● Brief: Here are the records. Write out exactly the lines between the one holding "[4:45.39-4:46.39]" and the one holding "Transcript, with fillers: czy", inclusive.

────────────────────

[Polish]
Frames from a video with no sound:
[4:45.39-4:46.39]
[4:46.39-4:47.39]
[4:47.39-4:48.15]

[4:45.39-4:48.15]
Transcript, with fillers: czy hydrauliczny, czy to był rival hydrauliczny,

────────────────────

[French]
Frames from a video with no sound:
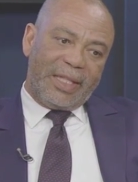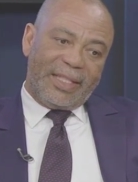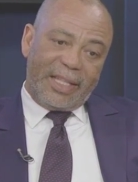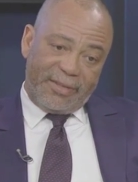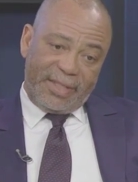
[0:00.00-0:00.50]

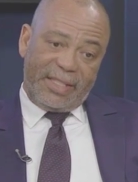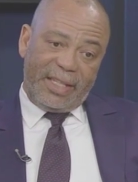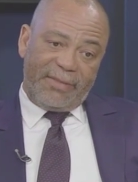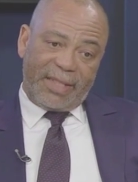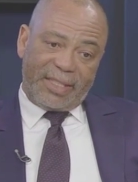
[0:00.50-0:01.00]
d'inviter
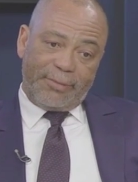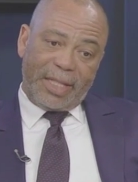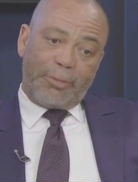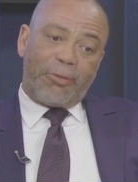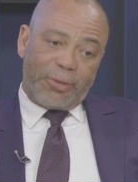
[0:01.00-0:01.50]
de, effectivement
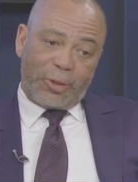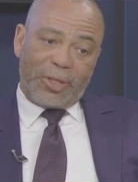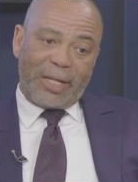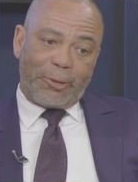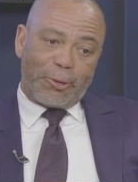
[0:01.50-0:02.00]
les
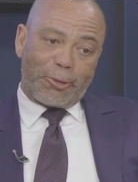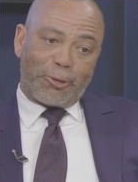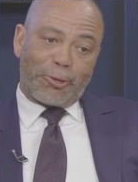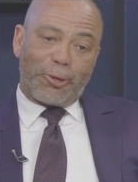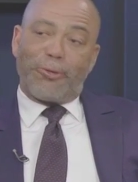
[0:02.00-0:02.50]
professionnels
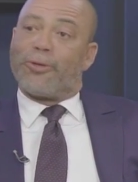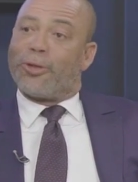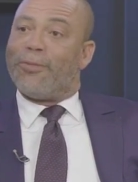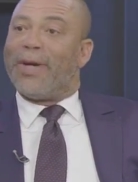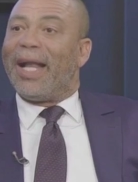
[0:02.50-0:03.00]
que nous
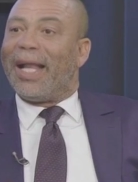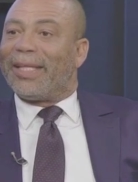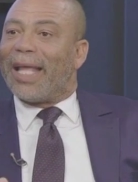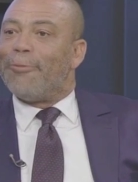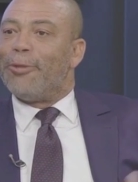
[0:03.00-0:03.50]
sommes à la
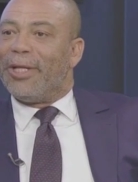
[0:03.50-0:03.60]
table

────────────────────

● Task answer:
[4:45.39-4:46.39]
[4:46.39-4:47.39]
[4:47.39-4:48.15]

[4:45.39-4:48.15]
Transcript, with fillers: czy hydrauliczny, czy to był rival hydrauliczny,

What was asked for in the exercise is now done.